Alban erzählte mir, dass es unter dem jugoslawischen Regime keine Friseurschulen gab und dass sich der Zugang zu Informationen über das Internet und die Medien von damals auf heute stark verändert hat. Alles hat sich in Bezug auf Ästhetik und Mode rasant entwickelt, ähnlich wie in den 1970er Jahren, als der Turbo-Folk die Balkan-Hauptstädte eroberte. Während heute übertriebene Frisuren, Pailletten, kitschige Klamotten und glitzernde Lippen angesagt sind, war Jugoslawien damals in der Stimmung für eine Cher-Frisur der 70er Jahre mit Seitenscheitel. Vergessen wir nicht, dass Amerika in erster Linie das Ziel hatte, die eigene Ästhetik zu verbreiten, aber die Kosovar:innen haben sie auf ihre eigene Art verdreht. Ob Musik, Film, Mode oder Essen – die Balkanländer haben ein starkes Gefühl für ihre eigene kulturelle Ästhetik. Ihre einzigartige Art und Weise, Gesten und Looks zu verbreiten, hat sich als Fundament der Gesellschaft bewährt. Über viele Jahre zahlten Friseur:innen in Teilen des Kosovos keine Steuern, weil Hair Styling als eine Art Grundrecht der Menschen angesehen wurde. Ästhetik war und ist auch heute noch ein kontroverses Thema in unserer Gesellschaft. Sängerinnen zum Beispiel waren immer die ersten, die neue "Looks" verbreiteten, denn es gab keine Modenschauen, sondern Modepräsentationen in Form von Videoclips. Die meisten meiner albanischen Altersgenoss:innen würden Ihnen von Adelina Ismajli erzählen, dem weiblichen Idol, das als Sängerin das Verhalten, die Mode, den Haarschnitt und das Make-up revolutionierte.

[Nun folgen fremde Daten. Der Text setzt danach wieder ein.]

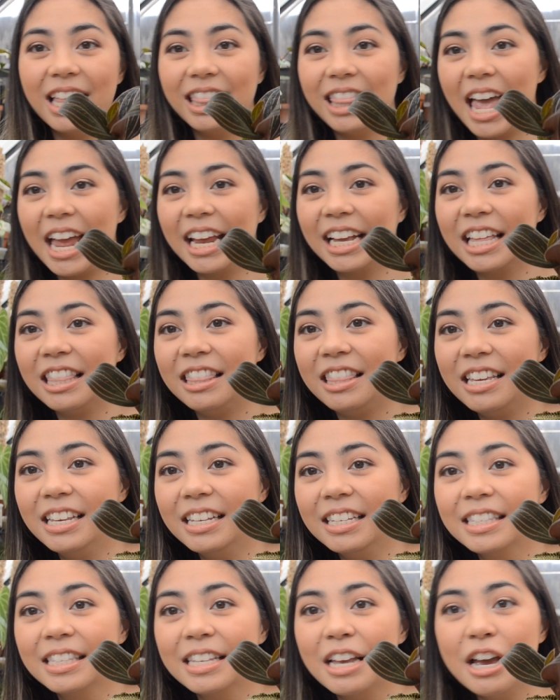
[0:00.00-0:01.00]
Like
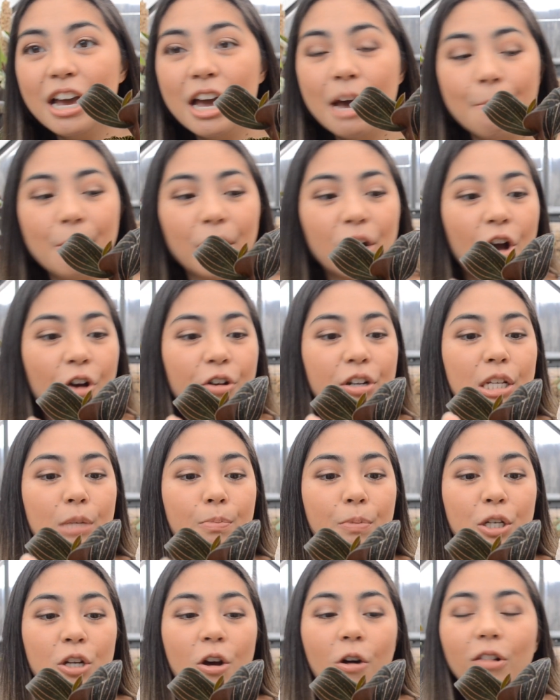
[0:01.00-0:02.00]
this Macotes
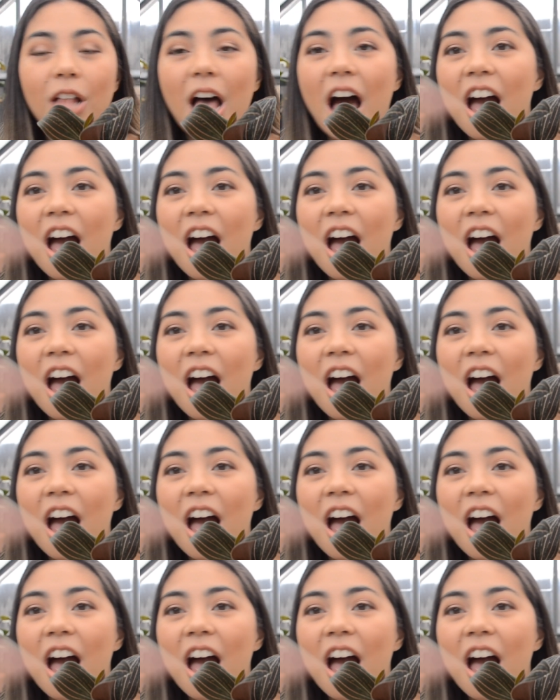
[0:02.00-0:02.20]
petola,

Ich fragte Alban und andere Hairstylist:innen nach Zeitschriftarchiven und Fotos, auf denen deutlich zu erkennen war, wie sich die Ästhetik im Laufe der Zeit transformierte, da ich wusste, dass der Balkan und insbesondere der Kosovo bedeutende kulturelle, politische und geografische Veränderungen durchlaufen hatten. Viele Aufzeichnungen, Fotografien und verwandte Ikonografien gingen jedoch nach dem Konflikt verloren oder wurden zerstört.
Aber eine der Publikationen, die meine Mutter im Salon las, blieb mir im Gedächtnis und ist zufällig in der Nationalbibliothek in Pristina archiviert: KOSOVARJA.